# More SQL Tools

In [1]:
import pandas as pd
import sqlite3
import pandasql

![sql](sql-logo.jpg)

## Agenda

SWBAT:

- Use `GROUP BY` for SQL queries of aggregates;
- Use `CASE WHEN` as an "if" in more complex SQL queries;
- Construct SQL queries that involve subqueries;
- Connect SQL with `pandas`;
- Describe various dialects of SQL;
- Describe PostgreSQL as a more sophisticated alternative to SQLite;

In [2]:
cur = sqlite3.connect('flights.db').cursor()

## Grouping statements

Combine `SELECT` and `GROUP BY` when you want *aggregates* by values

`SELECT` `COUNT`, `MIN(x)`, `MAX(x)`, `SUM(x)`, etc.

`GROUP BY x`

**Task**<br>
- Which countries have the highest numbers of active airlines? Return the top 25.

In [3]:
cur.execute(
"""
SELECT COUNT() num, country
FROM airlines
WHERE active='Y'
GROUP BY country
ORDER BY num DESC
LIMIT 25
"""
).fetchall()

[(141, 'United States'),
 (72, 'Russia'),
 (40, 'United Kingdom'),
 (37, 'Germany'),
 (34, 'Canada'),
 (26, 'Australia'),
 (25, 'China'),
 (24, 'Spain'),
 (23, 'Brazil'),
 (22, 'France'),
 (19, 'Japan'),
 (18, 'Italy'),
 (17, 'Indonesia'),
 (17, 'India'),
 (16, 'Turkey'),
 (16, 'Thailand'),
 (15, 'Sweden'),
 (14, 'Switzerland'),
 (13, 'Ukraine'),
 (13, 'Portugal'),
 (12, 'Mexico'),
 (12, 'Finland'),
 (12, 'Egypt'),
 (12, 'Austria'),
 (11, 'Peru')]

**Exercise**:
- Which countries have the highest numbers of inactive airlines?

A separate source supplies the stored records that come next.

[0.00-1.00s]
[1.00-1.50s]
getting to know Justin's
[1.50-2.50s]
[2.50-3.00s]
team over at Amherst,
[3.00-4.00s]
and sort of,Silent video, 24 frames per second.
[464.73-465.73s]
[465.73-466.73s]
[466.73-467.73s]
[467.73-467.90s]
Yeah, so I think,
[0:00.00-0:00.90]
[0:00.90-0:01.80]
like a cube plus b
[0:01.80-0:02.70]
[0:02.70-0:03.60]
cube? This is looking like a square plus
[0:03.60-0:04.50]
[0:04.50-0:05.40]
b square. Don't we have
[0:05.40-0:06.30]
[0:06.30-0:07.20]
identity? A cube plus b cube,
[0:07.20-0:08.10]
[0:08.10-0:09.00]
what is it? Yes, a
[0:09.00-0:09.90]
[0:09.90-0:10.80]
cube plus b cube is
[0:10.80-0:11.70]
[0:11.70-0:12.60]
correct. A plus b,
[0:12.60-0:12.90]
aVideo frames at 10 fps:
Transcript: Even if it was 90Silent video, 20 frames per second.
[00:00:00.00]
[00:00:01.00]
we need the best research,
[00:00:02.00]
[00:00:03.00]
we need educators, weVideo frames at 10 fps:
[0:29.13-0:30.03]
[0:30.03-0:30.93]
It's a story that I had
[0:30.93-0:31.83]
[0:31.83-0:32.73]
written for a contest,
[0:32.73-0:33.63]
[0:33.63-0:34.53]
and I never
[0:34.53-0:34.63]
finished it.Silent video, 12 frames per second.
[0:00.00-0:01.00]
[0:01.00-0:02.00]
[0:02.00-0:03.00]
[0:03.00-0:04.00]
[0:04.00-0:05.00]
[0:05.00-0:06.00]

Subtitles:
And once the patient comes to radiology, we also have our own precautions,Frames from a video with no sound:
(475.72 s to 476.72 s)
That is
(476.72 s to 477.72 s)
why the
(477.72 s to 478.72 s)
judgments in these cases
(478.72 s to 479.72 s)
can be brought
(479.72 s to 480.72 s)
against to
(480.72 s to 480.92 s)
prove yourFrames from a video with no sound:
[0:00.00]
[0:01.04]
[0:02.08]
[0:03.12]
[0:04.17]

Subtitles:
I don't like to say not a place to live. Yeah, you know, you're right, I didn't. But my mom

Return all the countries that have more than 10.

In [13]:
# Your code here
cur.execute(
"""
SELECT count() num, country 
FROM airlines
WHERE (active='N') 
GROUP BY country
HAVING num>10
ORDER BY num DESC
"""
).fetchall()

[(939, 'United States'),
 (427, 'Mexico'),
 (367, 'United Kingdom'),
 (284, 'Canada'),
 (158, 'Russia'),
 (142, 'Spain'),
 (97, 'France'),
 (94, 'Germany'),
 (81, 'South Africa'),
 (80, 'Nigeria'),
 (76, 'Ukraine'),
 (73, 'Kazakhstan'),
 (72, 'Italy'),
 (67, 'Australia'),
 (55, 'Sweden'),
 (47, 'Sudan'),
 (46, 'Switzerland'),
 (45, 'China'),
 (43, 'Netherlands'),
 (38, 'Austria'),
 (36, 'Egypt'),
 (35, 'Chile'),
 (35, 'Brazil'),
 (35, 'Angola'),
 (34, 'Colombia'),
 (32, 'Thailand'),
 (32, 'Portugal'),
 (32, 'Mauritania'),
 (31, 'Indonesia'),
 (29, 'Kyrgyzstan'),
 (27, 'Czech Republic'),
 (25, 'Japan'),
 (25, 'Dominican Republic'),
 (25, 'Denmark'),
 (25, 'Bulgaria'),
 (24, 'New Zealand'),
 (24, 'Iran'),
 (23, 'United Arab Emirates'),
 (23, 'Turkey'),
 (23, 'Sierra Leone'),
 (23, 'Norway'),
 (23, 'Libya'),
 (22, 'Venezuela'),
 (22, 'Pakistan'),
 (21, 'Uganda'),
 (21, 'Ireland'),
 (21, 'Belgium'),
 (20, 'Zambia'),
 (20, 'Kenya'),
 (19, 'Greece'),
 (19, 'Ecuador'),
 (19, 'Democratic Repub

**Exercise**:

- Run a query that will return the number of airports by time zone. Each row should have a number of airports and a time zone.

In [19]:
# Your code here
pd.DataFrame(cur.execute(
"""
SELECT timezone, count() airports 
FROM airports
GROUP BY timezone

"""
).fetchall())

Unnamed: 0,0,1
0,Africa/Abidjan,7
1,Africa/Accra,6
2,Africa/Addis_Ababa,31
3,Africa/Algiers,44
4,Africa/Asmera,4
...,...,...
289,Pacific/Tongatapu,6
290,Pacific/Truk,3
291,Pacific/Wake,1
292,Pacific/Wallis,2


### `CASE WHEN`

`CASE WHEN` is SQL's version of `if ... then ... else`. It must *always* be closed with an `END`.

In [None]:
# What will this query return?

cur.execute(
"""
SELECT name, city,
CASE WHEN latitude > 0 THEN 'northern hemisphere'
ELSE 'southern hemisphere'
END AS hemisphere
FROM airports
"""
).fetchall()

### Subqueries

For more complex queries it can be helpful to break them down into multiple parts. Subqueries are a natural way to do this.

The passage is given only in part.